Indexes: Indexing Related Documents


  • Whenever a document references another document, the referenced document is called a Related Document.

  • In the image below, document products/34-A references documents categories/1-A & suppliers/16-A,
    which are considered Related Documents. Referencing related documents

Example I - basic

  • What is tracked:
    Both the documents from the indexed collection and the indexed related documents are tracked for changes.
    Re-indexing will be triggered per any change in either collection.
    (See changes that cause re-indexing here).

  • The index:
    Following the above Product - Category relationship from the Northwind sample database,
    an index defined on the Products collection can index data from the related Category document.
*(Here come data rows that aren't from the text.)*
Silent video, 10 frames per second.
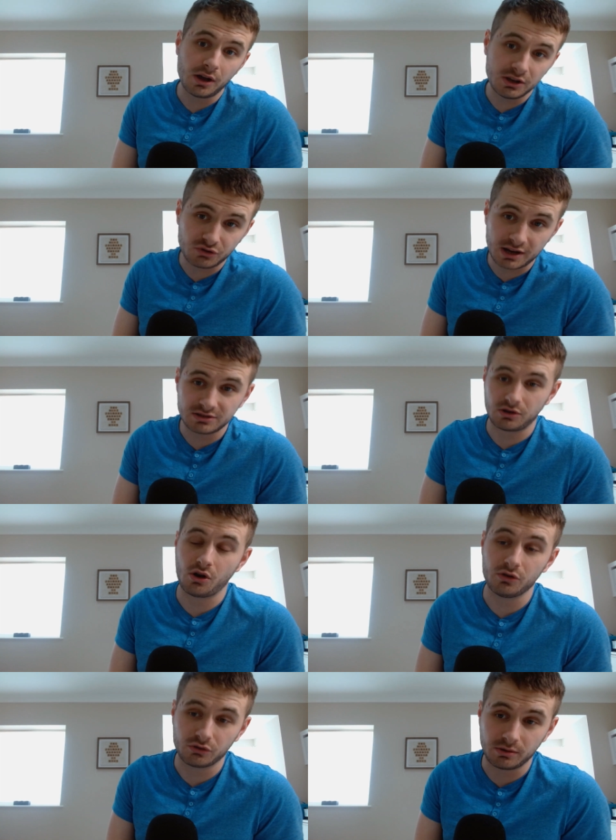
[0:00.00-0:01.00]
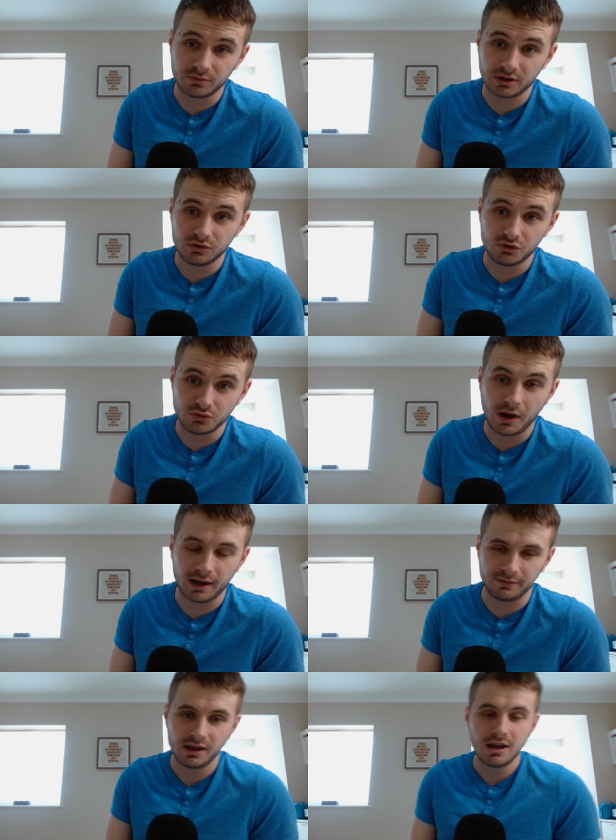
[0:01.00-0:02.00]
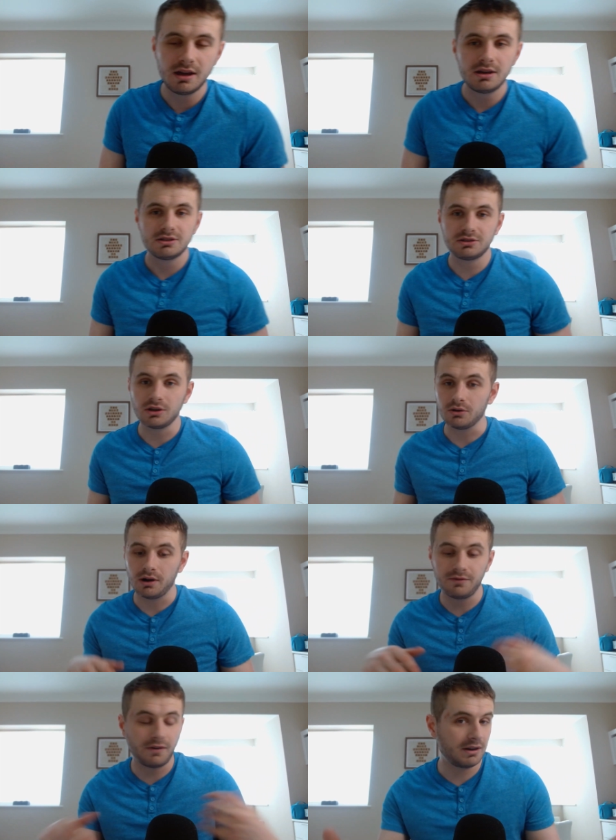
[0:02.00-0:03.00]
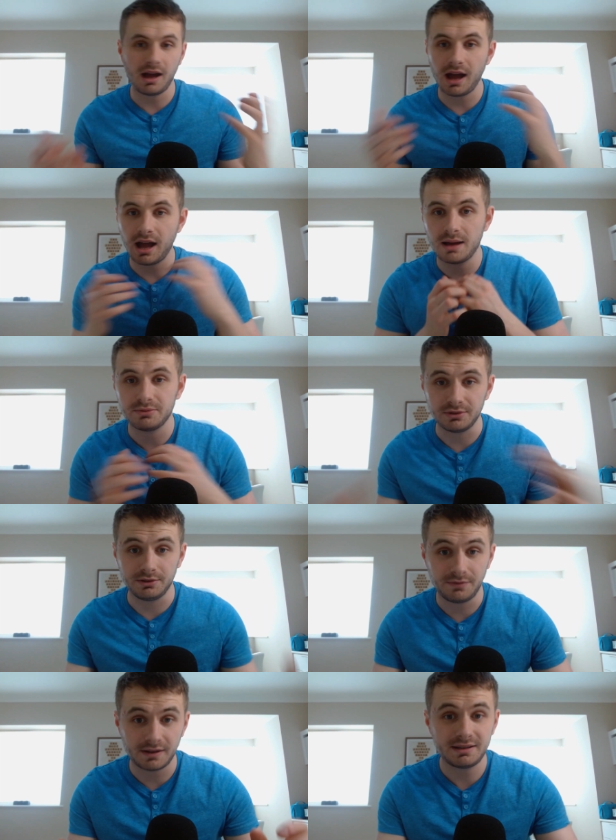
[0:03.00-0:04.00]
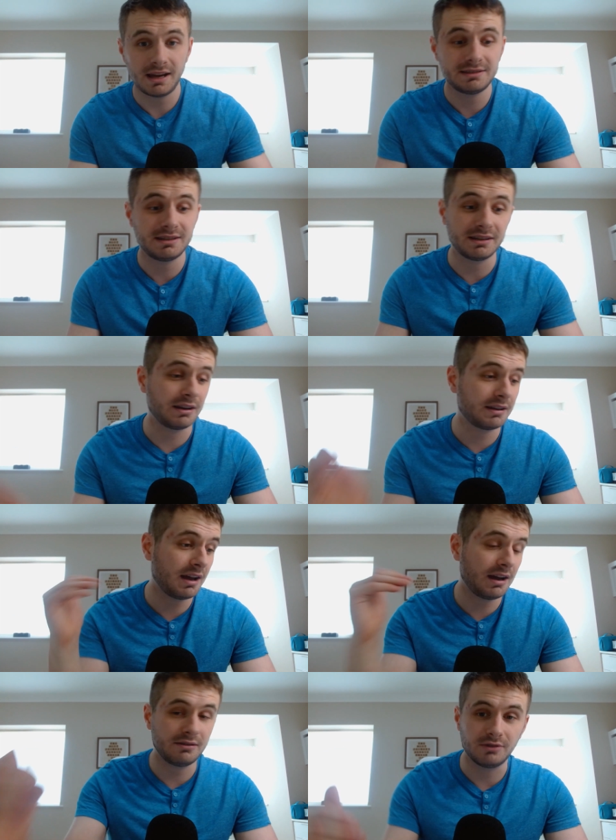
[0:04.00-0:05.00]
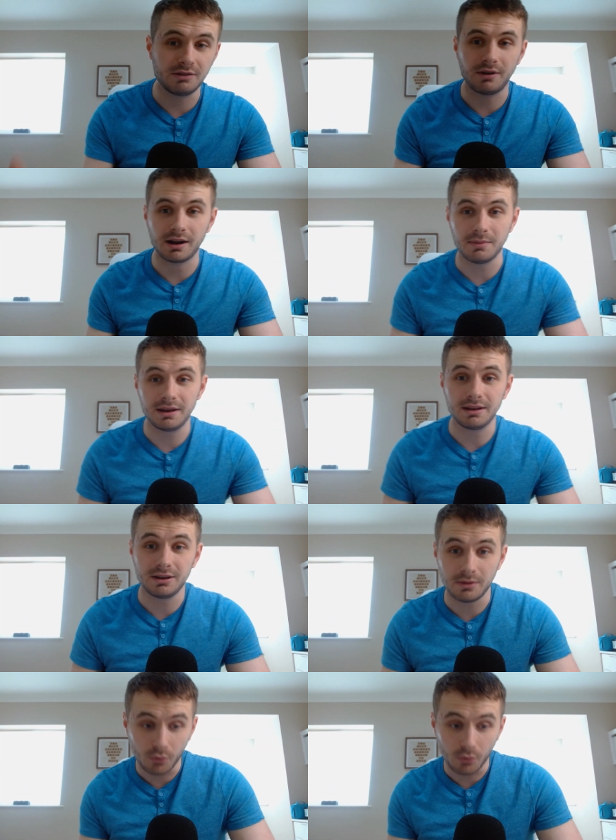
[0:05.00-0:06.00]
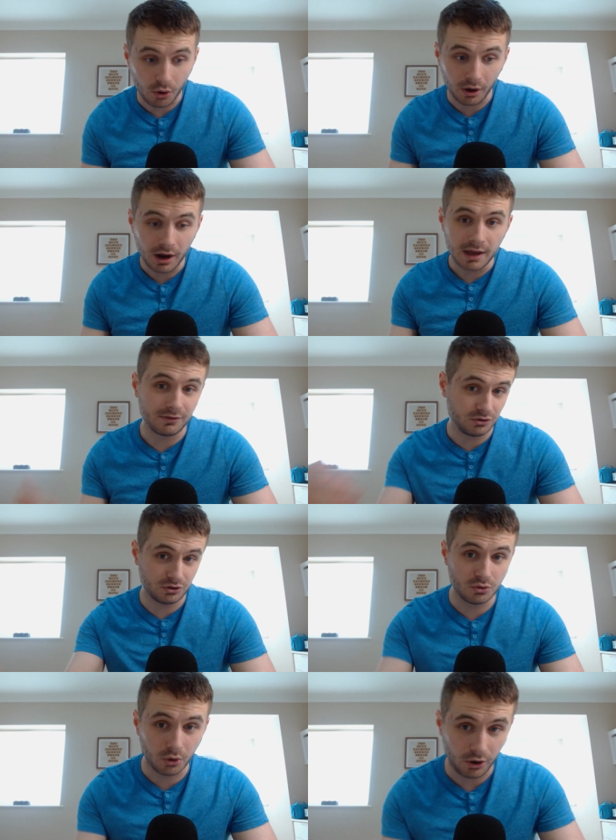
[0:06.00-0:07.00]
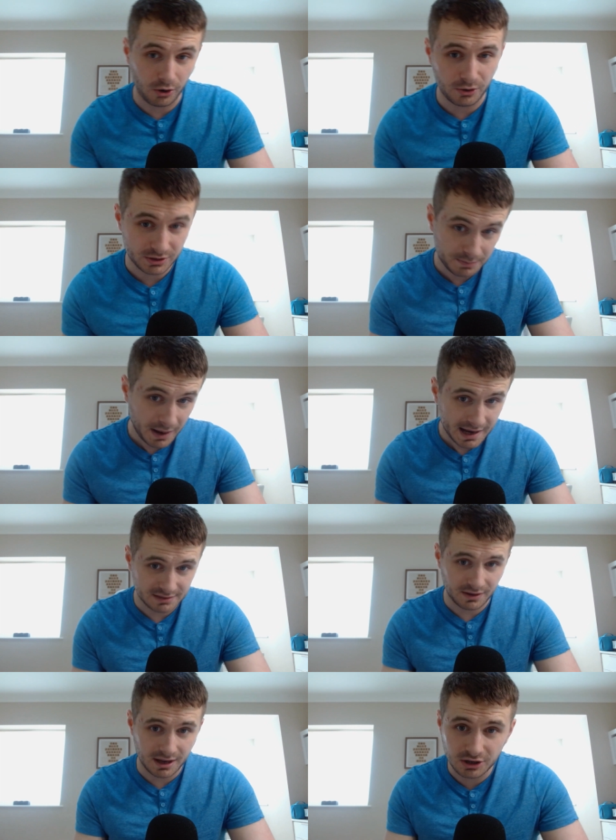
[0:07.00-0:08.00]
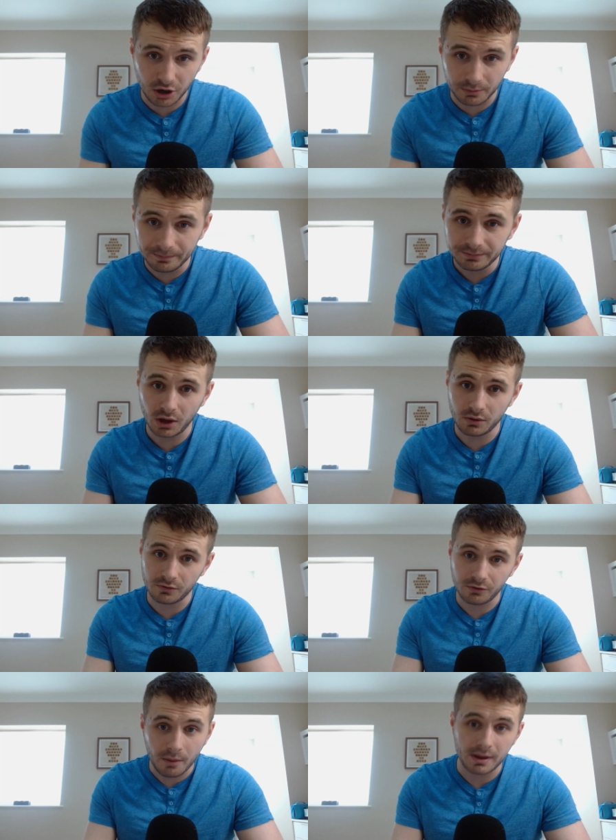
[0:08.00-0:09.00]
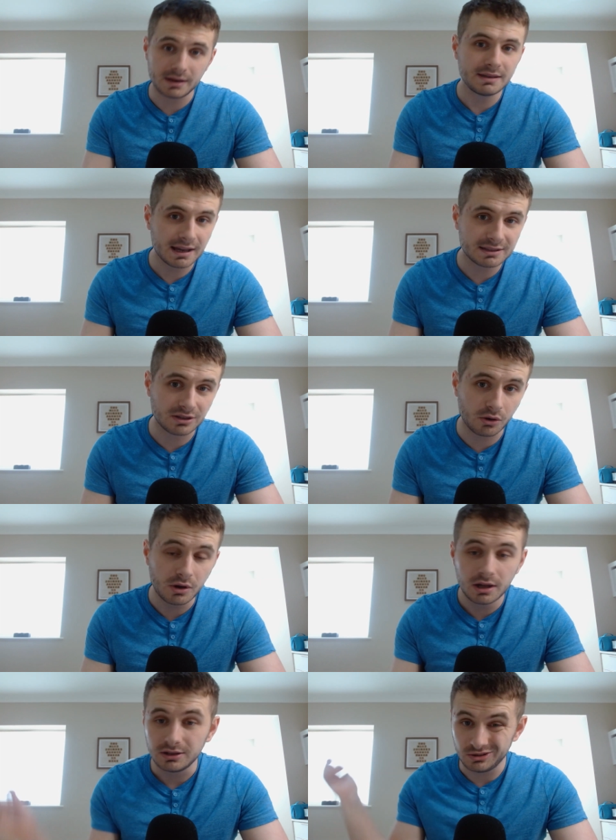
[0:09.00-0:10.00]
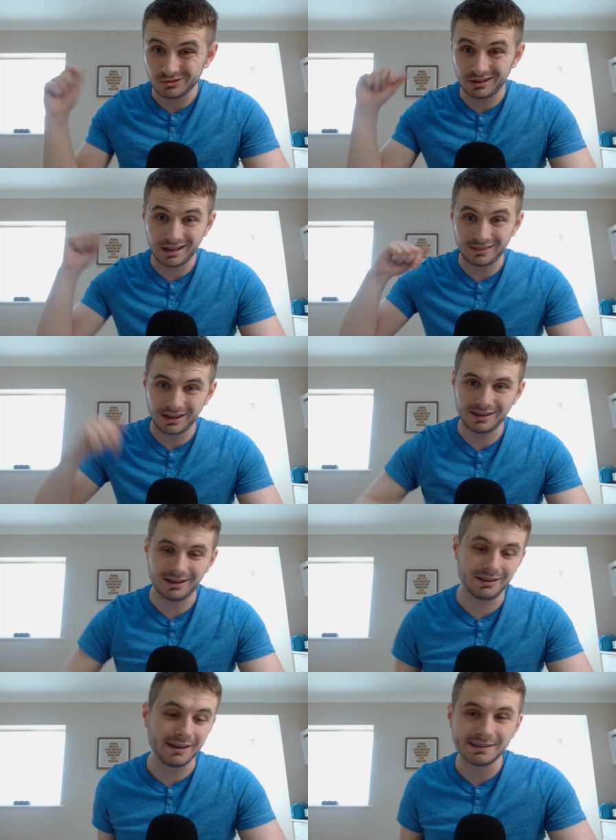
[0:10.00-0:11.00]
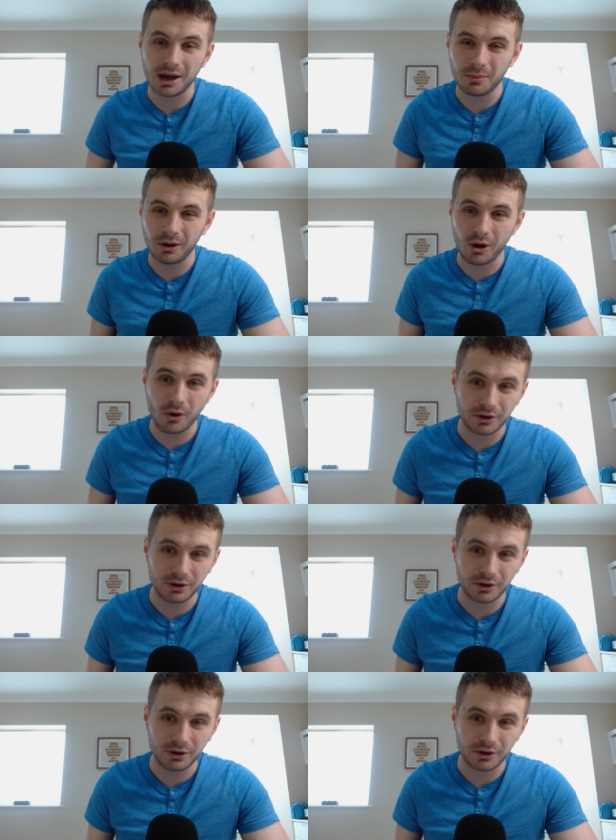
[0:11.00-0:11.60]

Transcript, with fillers: interest on the crypto that you do have. So I find it absolutely fantastic, and I can't really recommend it more. If you do want to earn just passive income from Nexo, you can hit the link down below, and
    public class Products_ByCategoryName : AbstractIndexCreationTask<Product>
    {
        public class IndexEntry
        {
            public string CategoryName { get; set; }
        }
    
        public Products_ByCategoryName()
        {
            Map = products => from product in products
                
                // Call LoadDocument to load the related Category document
                // The document ID to load is specified by 'product.Category'
                let category = LoadDocument<Category>(product.Category)
                
                select new IndexEntry
                {
                    // Index the Name field from the related Category document
                    CategoryName = category.Name
                };
                    
                // Since NoTracking was Not specified,
                // then any change to either Products or Categories will trigger reindexing 
        }
    }
    public class Products_ByCategoryName_JS : AbstractJavaScriptIndexCreationTask
    {
        public Products_ByCategoryName_JS()
        {
            Maps = new HashSet<string>()
            {
                // Call method 'load' to load the related Category document
                // The document ID to load is specified by 'product.Category'
                // The Name field from the related Category document will be indexed
                
                @"map('products', function(product) {
                    let category = load(product.Category, 'Categories')
                    return {
                        CategoryName: category.Name
                    };
                })"
                
                // Since noTracking was Not specified,
                // then any change to either Products or Categories will trigger reindexing 
            };
        }
    }
  • The query:
    We can now query the index for Product documents by CategoryName,
    i.e. get all matching Products that reference a Category that has the specified name term.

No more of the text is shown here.